To the surprise of absolutely no one, the latest forecast for the completion of the long-awaited IMPROVE-IT trial has been moved back a year to June 2013. Merck announced the change, which appeared on the IMPROVE-IT page on ClinicalTrials.Gov, in a press release (below) and a FAQ.
IMPROVE-IT, which is comparing Vytorin (ezetimibe/simvastatin) with simvastatin monotherapy in 18,000 patients, will continue until at least 5,250 subjects have a primary endpoint and are followed for at least 2.5 years. 16,000 patients have already been enrolled in the trial.
Merck also announced that, in addition to the previously scheduled interim analysis scheduled when 50% of the clinical endpoints have occurred, the Executive Committee of the trial and Merck have developed a plan for the Data and Safety Monitoring Board to conduct an additional interim efficacy analysis when 75% of endpoints have been reached.
A research report from Leerink Swann notes that because it is an efficacy analysis, the new interim analysis means that the trial ”will not be stopped for futility, only evidence of benefit or harm.” In addition, the new analysis slightly adds to the statistical burden of achieving a significant result in the trial.
Click here to read the research report from Leerink Swann
Click here to access the IMPROVE-IT page on ClinicalTrials.Gov
Click here to read previous coverage about Vytorin on CardioBrief.
Click here to read the Merck FAQ.
Here is the Merck press release:
Merck Statement on Clinicaltrials.gov Update Regarding the IMPROVE-IT Trial
WHITEHOUSE STATION, N.J., Jan. 7, 2010 – Merck submitted an update to clinicaltrials.gov to include a date of June 2013 as the new forecasted date for the completion of the IMPROVE-IT study. The revision is based on updated estimates reviewed by the IMPROVE-IT Executive Committee and Merck. The estimate for this event-driven trial reflects the most recent information on the pace of enrollment and the accumulation of clinical endpoints to date, and takes into account the minimum two and one-half years of follow-up called for in the study design.
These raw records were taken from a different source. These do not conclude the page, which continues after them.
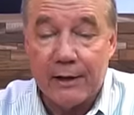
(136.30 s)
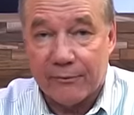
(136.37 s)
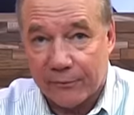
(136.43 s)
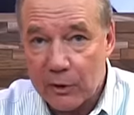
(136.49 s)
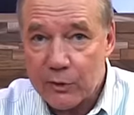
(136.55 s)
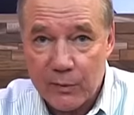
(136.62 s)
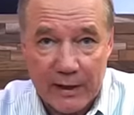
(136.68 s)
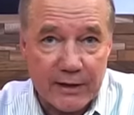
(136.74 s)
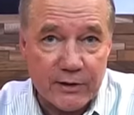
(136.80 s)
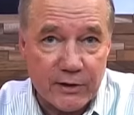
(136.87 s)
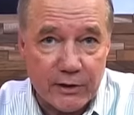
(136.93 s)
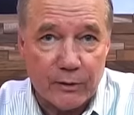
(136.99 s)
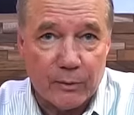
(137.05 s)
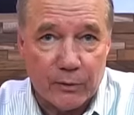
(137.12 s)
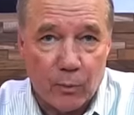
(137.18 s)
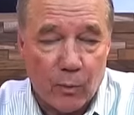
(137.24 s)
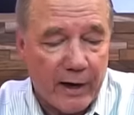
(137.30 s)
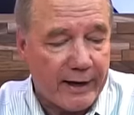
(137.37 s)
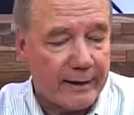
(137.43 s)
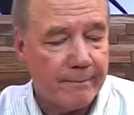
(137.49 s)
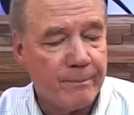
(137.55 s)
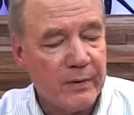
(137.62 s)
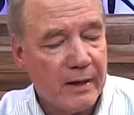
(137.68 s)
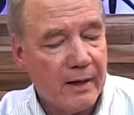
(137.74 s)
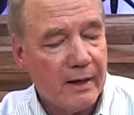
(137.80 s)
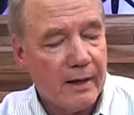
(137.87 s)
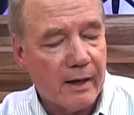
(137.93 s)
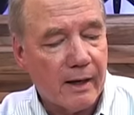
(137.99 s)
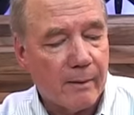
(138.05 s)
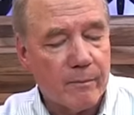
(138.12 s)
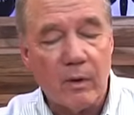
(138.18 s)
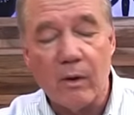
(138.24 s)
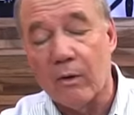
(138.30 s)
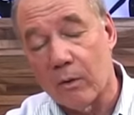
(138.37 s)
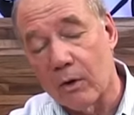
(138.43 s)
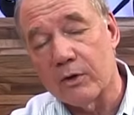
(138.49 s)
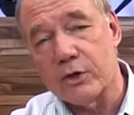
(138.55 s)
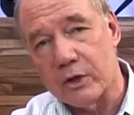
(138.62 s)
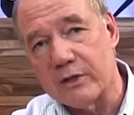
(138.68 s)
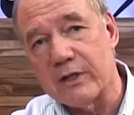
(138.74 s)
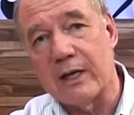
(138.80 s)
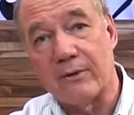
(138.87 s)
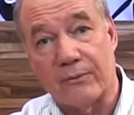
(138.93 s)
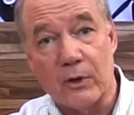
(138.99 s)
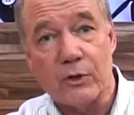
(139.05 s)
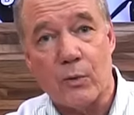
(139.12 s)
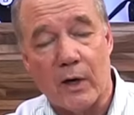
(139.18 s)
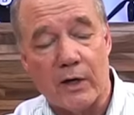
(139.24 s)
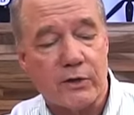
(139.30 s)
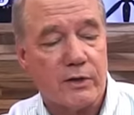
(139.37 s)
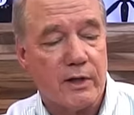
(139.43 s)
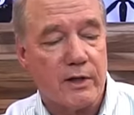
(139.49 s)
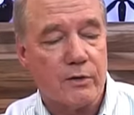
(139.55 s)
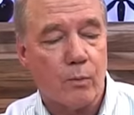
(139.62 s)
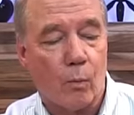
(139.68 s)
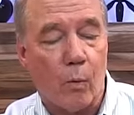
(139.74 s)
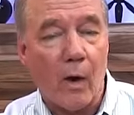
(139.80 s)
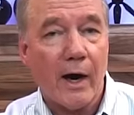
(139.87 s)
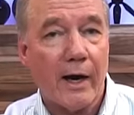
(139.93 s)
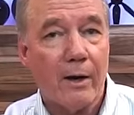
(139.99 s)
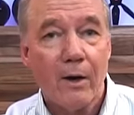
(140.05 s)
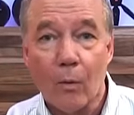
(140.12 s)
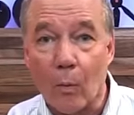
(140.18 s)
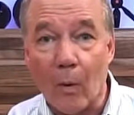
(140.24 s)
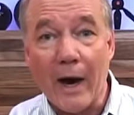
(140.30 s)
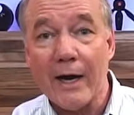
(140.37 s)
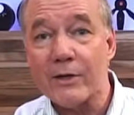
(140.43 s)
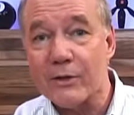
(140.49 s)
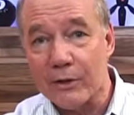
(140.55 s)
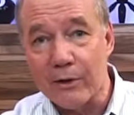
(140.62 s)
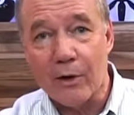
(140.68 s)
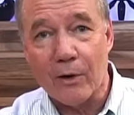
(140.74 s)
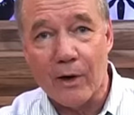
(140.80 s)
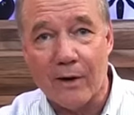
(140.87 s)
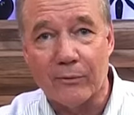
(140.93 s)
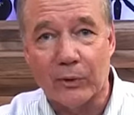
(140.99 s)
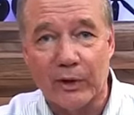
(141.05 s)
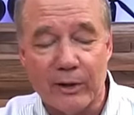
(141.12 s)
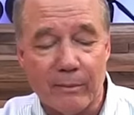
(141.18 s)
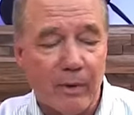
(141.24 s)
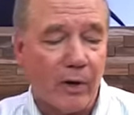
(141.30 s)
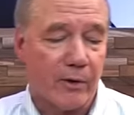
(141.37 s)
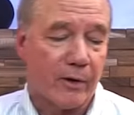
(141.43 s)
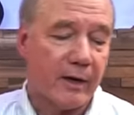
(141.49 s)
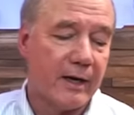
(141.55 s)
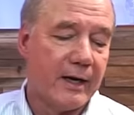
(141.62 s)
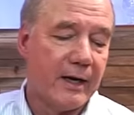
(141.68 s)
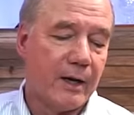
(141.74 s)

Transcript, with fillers: The first one has to do with weight. Um, or I should say the first question is, why, why is there no cover on the motor?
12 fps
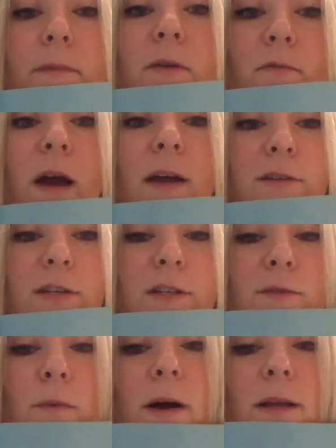Right,
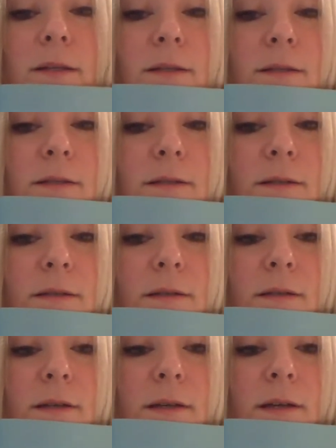just 1.
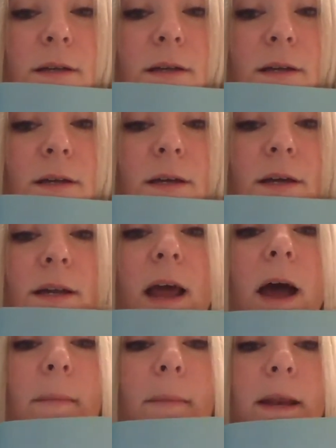And
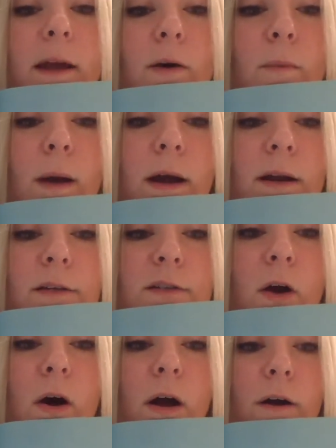how many are wearing a
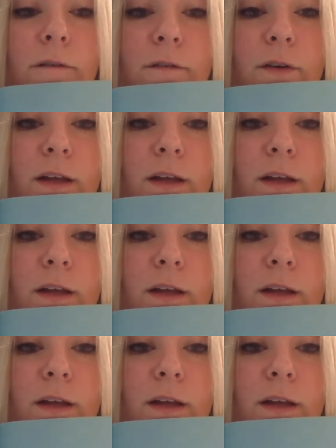scarf?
It is difficult to predict specific conclusion dates for event-driven trials, particularly for large trials such as IMPROVE-IT, because of the variability in several factors, such as enrollment, discontinuation rates, and varying rates at which cardiovascular events occur. The Executive Committee and Merck will continue to monitor the progress of the study closely and update the timeline as appropriate.
There are currently approximately 16,000 patients enrolled in IMPROVE-IT; the study is planned to include up to 18,000 patients.
As previously disclosed, the Data Safety Monitoring Board will conduct an interim analysis for efficacy later this year when approximately fifty percent of the pre-specified (5,250) clinical endpoints have occurred. In addition, the IMPROVE-IT Executive Committee and Merck have developed a plan for the Data Safety Monitoring Board to conduct an additional interim efficacy analysis when approximately seventy-five percent of the pre-specified endpoints have been reached, which could result in an earlier completion of the study.